I try to understand the noise covariance as implemented in Brainstorm. I am using the software for source localization of interictal spikes in pts with epilepsy. My analysis is done on a per subject basis. For each subject, I have 4 conditions, with a variable no (n1 to n4) of spikes per condition. I have access to raw EEG epochs (individual spikes), and averages/condition (imported, not calculated in BS). It is likely that in my case, the noise can vary a lot with time at each sensor- I am using long term EEG:
Should I caculate noise cov on concatenated individual spikes in a given condition, then use it for source imaging on the respective average for each condition, or should I calculate the noise cov directly on each average/condition?
There is the suggestion in Tutorials that if baseline time samples are limited, the use of individual trials/condition is a solution. How much time is … enough to decide between the two?
Related to the above, how long the prespike baseline should be … is there any data in the case of EEG? I think a published reference of the math of calculating the covariance would help.
What is the difference beween the full noise cov and the diagonal matrix ?
For the noise covariance concept: it's a matter of estimating the variance of the noise at each sensor. It helps conditioning the inverse model a little better, but it is valid only if you have data samples that represent noise fluctuations correctly. In MEG, the main source of noise is form the environment, hence we suggest to use some empty-room recordings to define the noise model.
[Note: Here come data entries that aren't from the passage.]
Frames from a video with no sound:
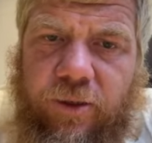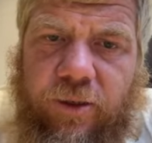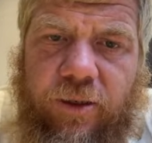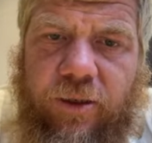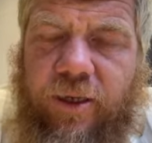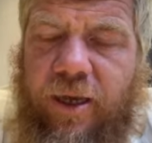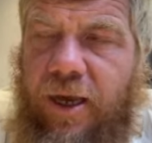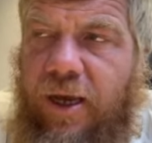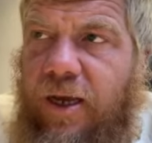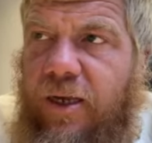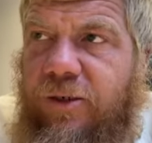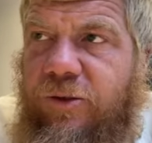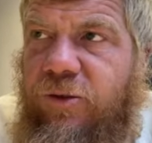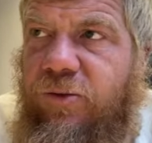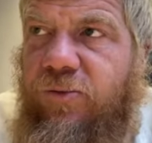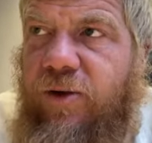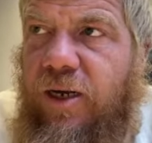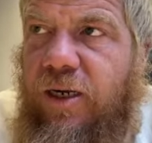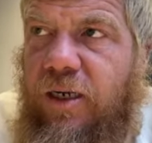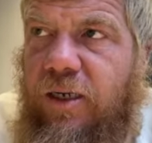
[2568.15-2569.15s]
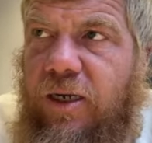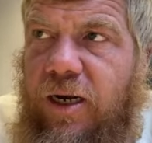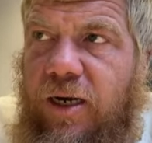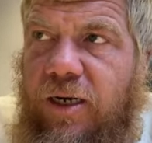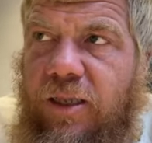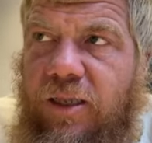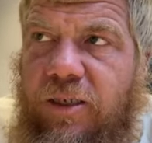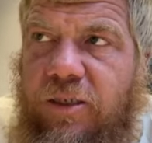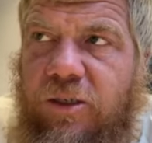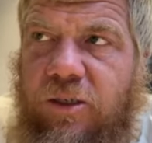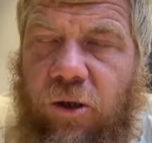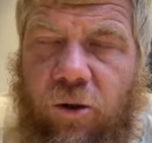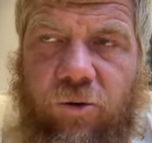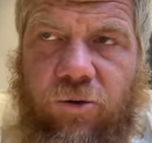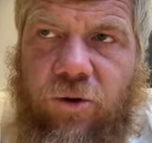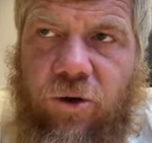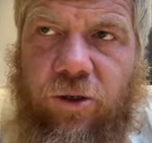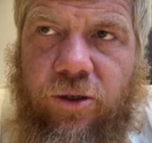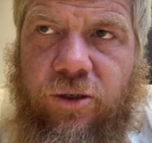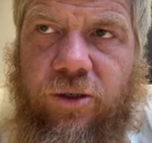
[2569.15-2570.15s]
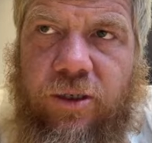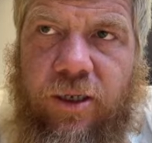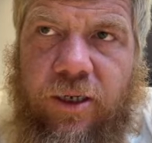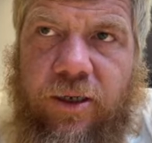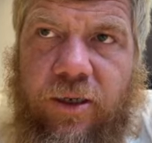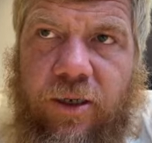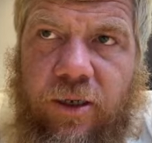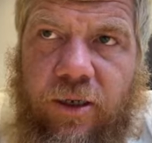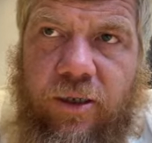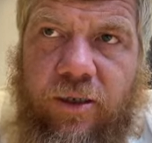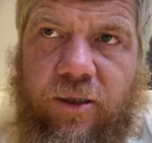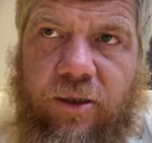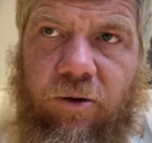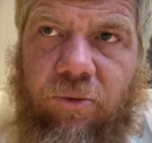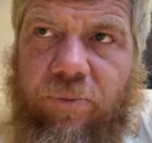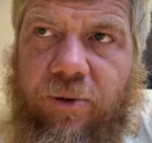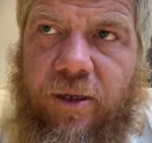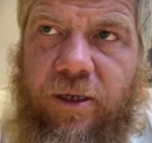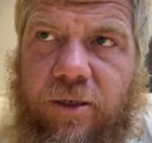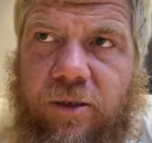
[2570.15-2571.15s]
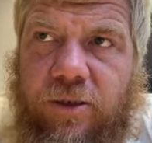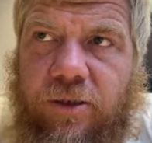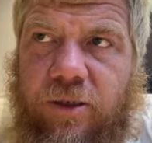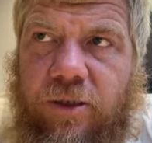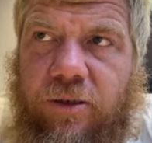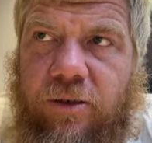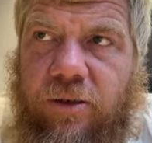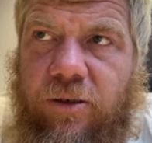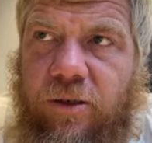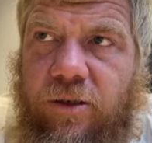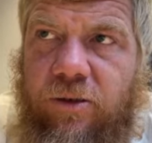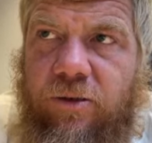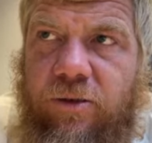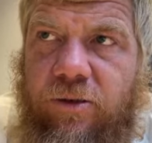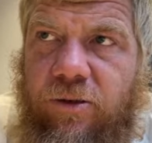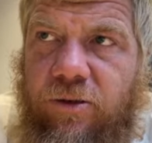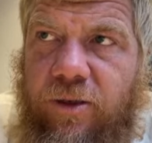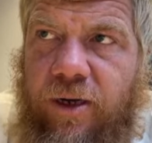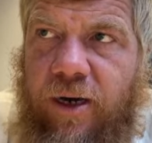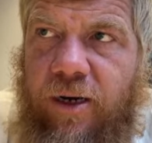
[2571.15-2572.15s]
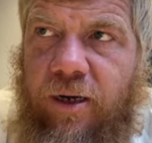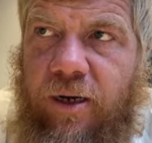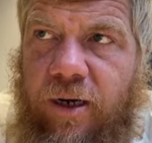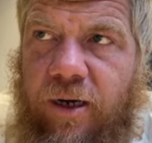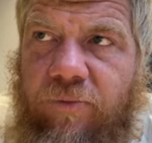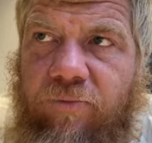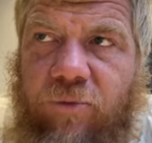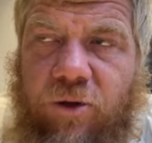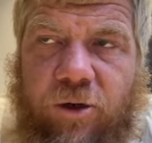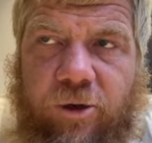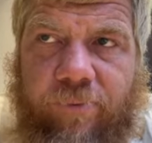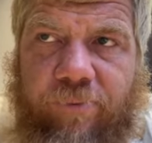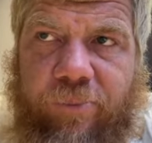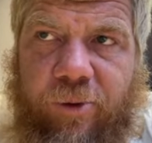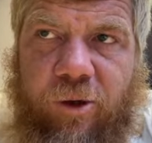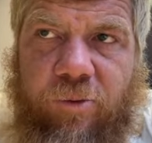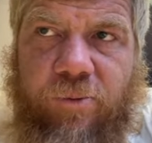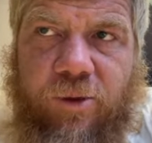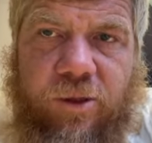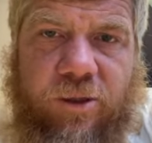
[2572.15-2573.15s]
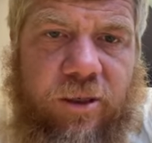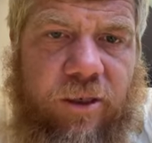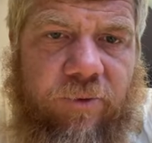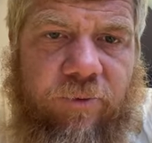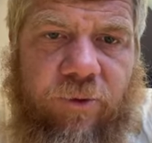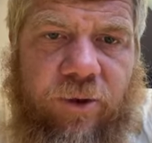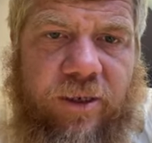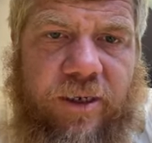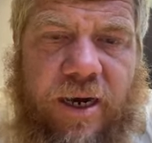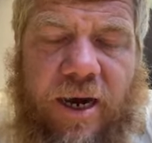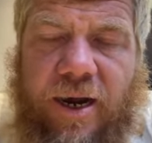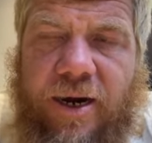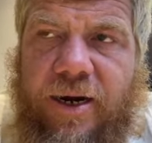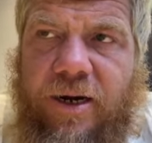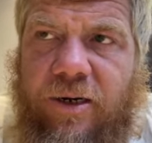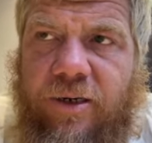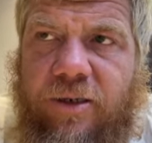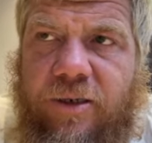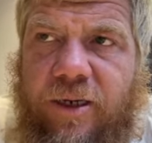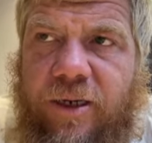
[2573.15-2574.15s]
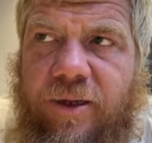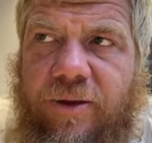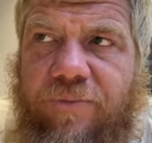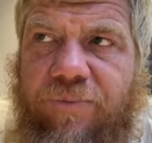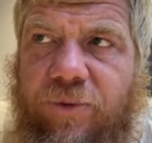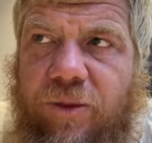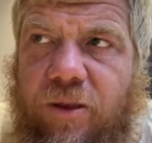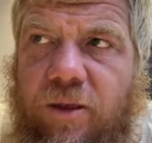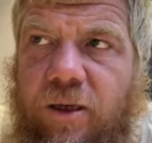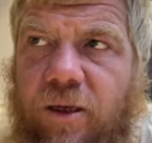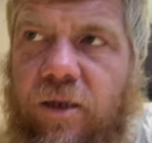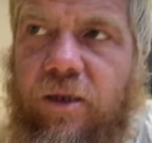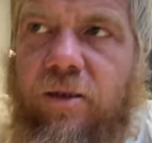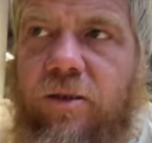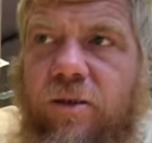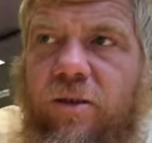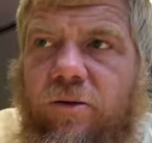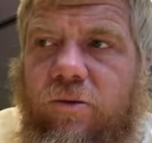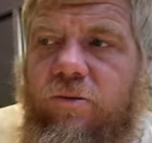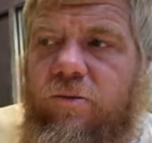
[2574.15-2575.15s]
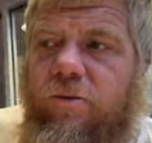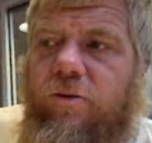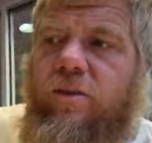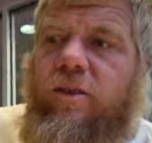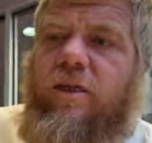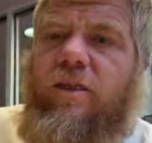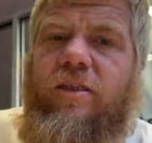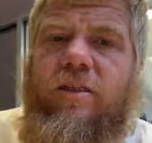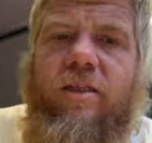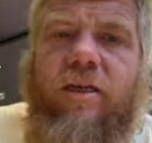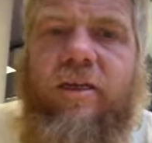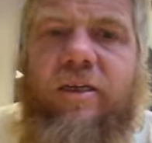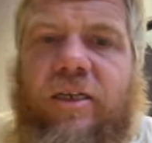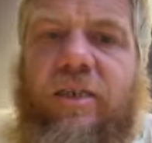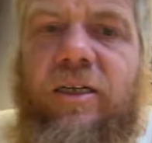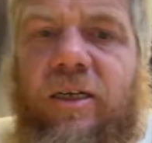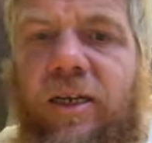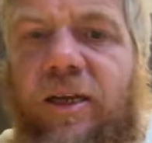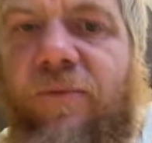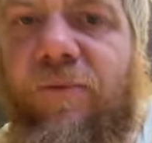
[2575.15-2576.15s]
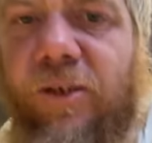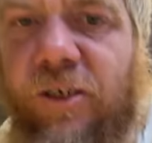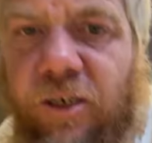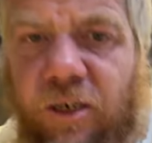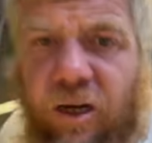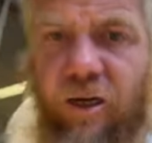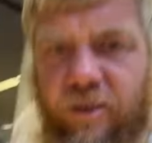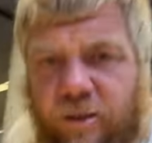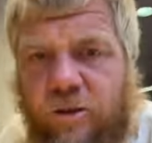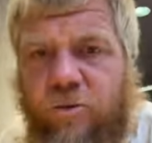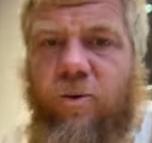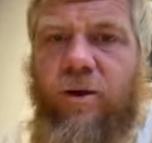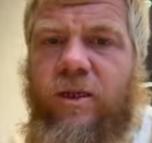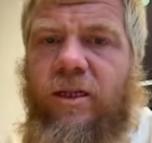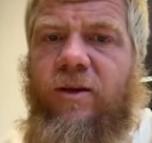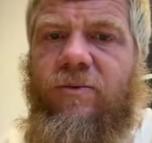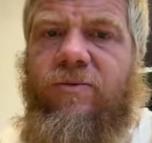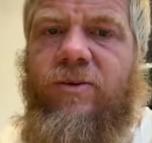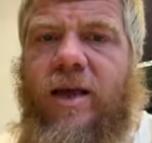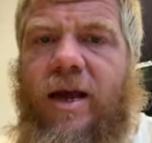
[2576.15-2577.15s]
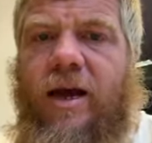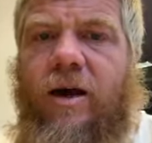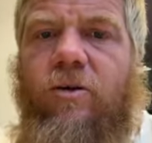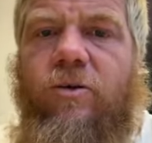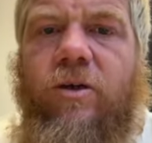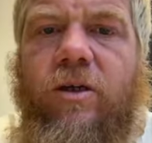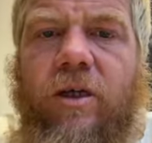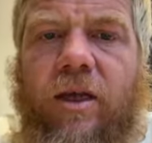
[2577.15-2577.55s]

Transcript: Okay, and you've got a lot of these soldiers that, you know, because the you got a lot of them that are boomers that have retired that. Uh, you know, they, they didn't live as long as we live now.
In EEG, there is nothing equivalent to empty room as the electrodes need to be positioned on the scalp so that the impedances are properly set. In event-related potentials, with multiple trials, the classic view is to consider pre-stim average brain activity as 'noise'. For single trial spike analysis as in your case, the brain activity before the spike is definitely not noise. Hence you don't want to bias the noise model you define. It is therefore safer not to inform the noise model and select 'identity' for the noise covariance matrix (equal, unit variance of noise on every sensor).
I'm forwarding the question to other specialists of epilepsy recordings to provide you with a better response.
Francois
I am curious to know how a spike and an individual ERP trial differ conceptionally when it comes about the noise consideration. This is important as sLORETA includes noise covariance in its estimations. As to the theory if noise covariance, I found a nice page on the MNE homepage. Thank you for forwarding this issue to Sylvain and EEG folks.
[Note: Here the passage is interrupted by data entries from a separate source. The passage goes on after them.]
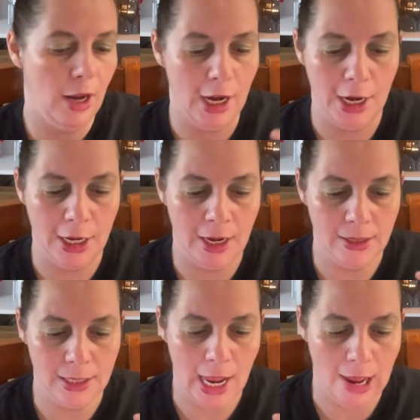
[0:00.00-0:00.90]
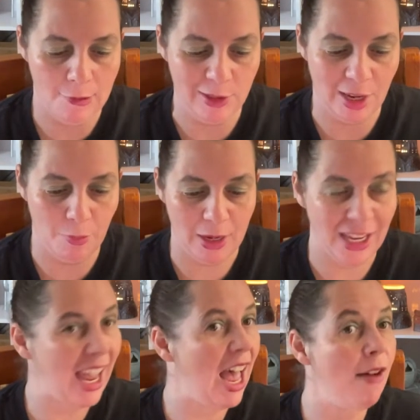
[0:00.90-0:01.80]
It needs to have something
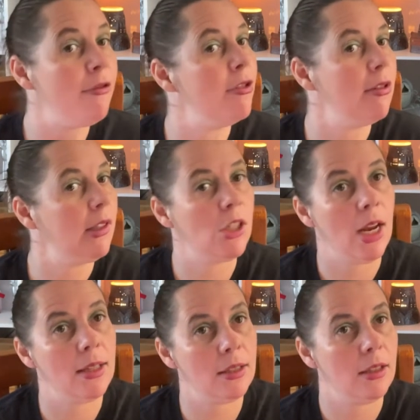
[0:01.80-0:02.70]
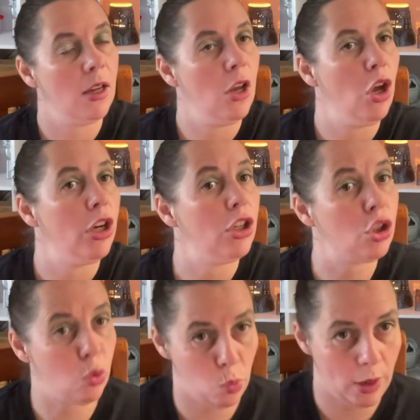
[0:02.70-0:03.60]
other than just
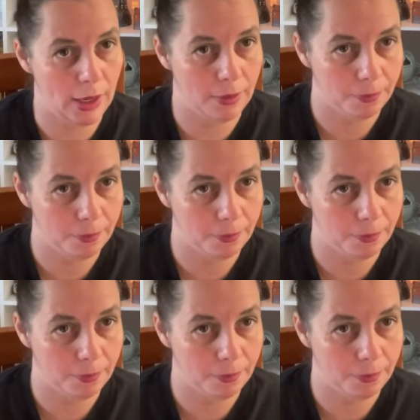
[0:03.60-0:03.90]
tree.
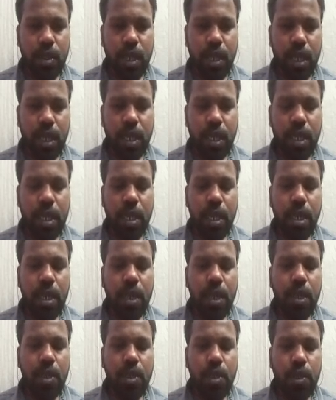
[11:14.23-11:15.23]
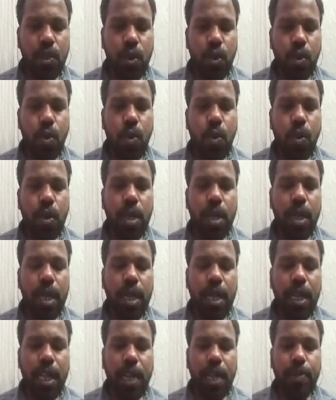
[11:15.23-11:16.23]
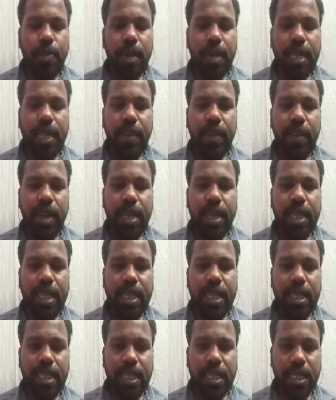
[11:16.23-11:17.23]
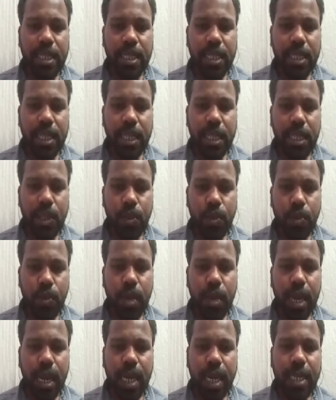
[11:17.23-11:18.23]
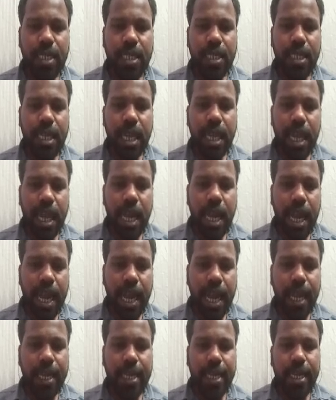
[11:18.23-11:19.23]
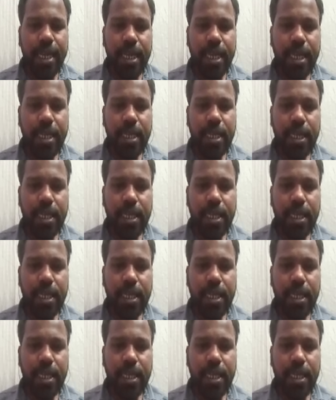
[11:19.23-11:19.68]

Okay, so let me divide this into x and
You’re fundamentally right: if one considers that there is no such thing as brain noise, there should be no difference in the modeling approach between an individual ERP response and an epileptic spike. There is a true issue with informing a noise-covariance model in EEG, with unaveraged, ongoing data.
As I think I mentioned elsewhere, in that case, it is probably better to assume no specific noise statistics except IID over all electrodes, i.e.: use an identity matrix as noise covariance model and discard noisy electrodes from the source model. For averaged ERPs, it’s different: prestim baseline data should do the job. A similar approach, computing noise covariance statistics away from the peak of an averaged interictal spike, is equivalently valid.
But for single-event data, EEG is problematic because one cannot capture instrumental noise as conveniently as with an empty-room recording with MEG.